# Goal of the exercise:
Write the data out again, exactly as given.

(Stored data entries)
==============================

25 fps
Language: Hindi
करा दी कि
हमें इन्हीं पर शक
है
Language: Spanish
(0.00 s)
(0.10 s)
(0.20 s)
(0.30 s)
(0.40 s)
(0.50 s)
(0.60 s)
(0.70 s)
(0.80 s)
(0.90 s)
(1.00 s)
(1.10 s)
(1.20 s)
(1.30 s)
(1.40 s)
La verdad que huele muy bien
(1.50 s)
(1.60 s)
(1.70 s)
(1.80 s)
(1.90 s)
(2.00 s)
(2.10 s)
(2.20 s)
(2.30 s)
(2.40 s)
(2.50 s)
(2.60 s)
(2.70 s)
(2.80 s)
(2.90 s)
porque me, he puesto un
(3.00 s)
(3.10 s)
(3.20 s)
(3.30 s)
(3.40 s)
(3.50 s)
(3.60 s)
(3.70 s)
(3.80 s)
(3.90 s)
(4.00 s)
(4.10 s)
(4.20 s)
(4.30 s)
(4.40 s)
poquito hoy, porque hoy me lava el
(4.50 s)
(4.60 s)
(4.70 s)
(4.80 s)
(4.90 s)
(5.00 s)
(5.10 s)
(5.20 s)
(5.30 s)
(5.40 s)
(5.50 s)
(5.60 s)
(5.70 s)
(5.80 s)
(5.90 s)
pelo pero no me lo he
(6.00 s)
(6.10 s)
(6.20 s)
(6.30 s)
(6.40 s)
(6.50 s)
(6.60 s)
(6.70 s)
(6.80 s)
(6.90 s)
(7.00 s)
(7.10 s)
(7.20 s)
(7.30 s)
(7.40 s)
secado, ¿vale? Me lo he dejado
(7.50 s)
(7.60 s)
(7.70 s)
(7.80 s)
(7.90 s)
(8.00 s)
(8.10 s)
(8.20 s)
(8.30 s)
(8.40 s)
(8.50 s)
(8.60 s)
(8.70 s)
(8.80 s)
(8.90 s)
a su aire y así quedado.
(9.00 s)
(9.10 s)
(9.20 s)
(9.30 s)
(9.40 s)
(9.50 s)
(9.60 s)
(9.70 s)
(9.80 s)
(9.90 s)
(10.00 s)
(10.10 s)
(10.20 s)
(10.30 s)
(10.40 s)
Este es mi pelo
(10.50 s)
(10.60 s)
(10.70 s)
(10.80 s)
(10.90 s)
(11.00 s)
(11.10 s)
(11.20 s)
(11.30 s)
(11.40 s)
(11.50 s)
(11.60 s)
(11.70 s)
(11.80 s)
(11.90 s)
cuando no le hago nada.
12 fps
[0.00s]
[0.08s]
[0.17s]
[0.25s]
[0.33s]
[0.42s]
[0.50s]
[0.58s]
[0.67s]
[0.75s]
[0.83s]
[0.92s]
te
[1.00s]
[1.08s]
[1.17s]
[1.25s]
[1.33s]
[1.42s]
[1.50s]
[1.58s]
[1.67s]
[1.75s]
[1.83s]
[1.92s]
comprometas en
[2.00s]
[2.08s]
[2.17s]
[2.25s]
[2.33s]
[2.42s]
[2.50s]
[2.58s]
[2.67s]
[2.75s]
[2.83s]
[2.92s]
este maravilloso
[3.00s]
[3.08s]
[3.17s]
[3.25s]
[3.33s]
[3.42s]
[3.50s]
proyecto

==============================

# The answer:
25 fps
Language: Hindi
करा दी कि
हमें इन्हीं पर शक
है
Language: Spanish
(0.00 s)
(0.10 s)
(0.20 s)
(0.30 s)
(0.40 s)
(0.50 s)
(0.60 s)
(0.70 s)
(0.80 s)
(0.90 s)
(1.00 s)
(1.10 s)
(1.20 s)
(1.30 s)
(1.40 s)
La verdad que huele muy bien
(1.50 s)
(1.60 s)
(1.70 s)
(1.80 s)
(1.90 s)
(2.00 s)
(2.10 s)
(2.20 s)
(2.30 s)
(2.40 s)
(2.50 s)
(2.60 s)
(2.70 s)
(2.80 s)
(2.90 s)
porque me, he puesto un
(3.00 s)
(3.10 s)
(3.20 s)
(3.30 s)
(3.40 s)
(3.50 s)
(3.60 s)
(3.70 s)
(3.80 s)
(3.90 s)
(4.00 s)
(4.10 s)
(4.20 s)
(4.30 s)
(4.40 s)
poquito hoy, porque hoy me lava el
(4.50 s)
(4.60 s)
(4.70 s)
(4.80 s)
(4.90 s)
(5.00 s)
(5.10 s)
(5.20 s)
(5.30 s)
(5.40 s)
(5.50 s)
(5.60 s)
(5.70 s)
(5.80 s)
(5.90 s)
pelo pero no me lo he
(6.00 s)
(6.10 s)
(6.20 s)
(6.30 s)
(6.40 s)
(6.50 s)
(6.60 s)
(6.70 s)
(6.80 s)
(6.90 s)
(7.00 s)
(7.10 s)
(7.20 s)
(7.30 s)
(7.40 s)
secado, ¿vale? Me lo he dejado
(7.50 s)
(7.60 s)
(7.70 s)
(7.80 s)
(7.90 s)
(8.00 s)
(8.10 s)
(8.20 s)
(8.30 s)
(8.40 s)
(8.50 s)
(8.60 s)
(8.70 s)
(8.80 s)
(8.90 s)
a su aire y así quedado.
(9.00 s)
(9.10 s)
(9.20 s)
(9.30 s)
(9.40 s)
(9.50 s)
(9.60 s)
(9.70 s)
(9.80 s)
(9.90 s)
(10.00 s)
(10.10 s)
(10.20 s)
(10.30 s)
(10.40 s)
Este es mi pelo
(10.50 s)
(10.60 s)
(10.70 s)
(10.80 s)
(10.90 s)
(11.00 s)
(11.10 s)
(11.20 s)
(11.30 s)
(11.40 s)
(11.50 s)
(11.60 s)
(11.70 s)
(11.80 s)
(11.90 s)
cuando no le hago nada.
12 fps
[0.00s]
[0.08s]
[0.17s]
[0.25s]
[0.33s]
[0.42s]
[0.50s]
[0.58s]
[0.67s]
[0.75s]
[0.83s]
[0.92s]
te
[1.00s]
[1.08s]
[1.17s]
[1.25s]
[1.33s]
[1.42s]
[1.50s]
[1.58s]
[1.67s]
[1.75s]
[1.83s]
[1.92s]
comprometas en
[2.00s]
[2.08s]
[2.17s]
[2.25s]
[2.33s]
[2.42s]
[2.50s]
[2.58s]
[2.67s]
[2.75s]
[2.83s]
[2.92s]
este maravilloso
[3.00s]
[3.08s]
[3.17s]
[3.25s]
[3.33s]
[3.42s]
[3.50s]
proyecto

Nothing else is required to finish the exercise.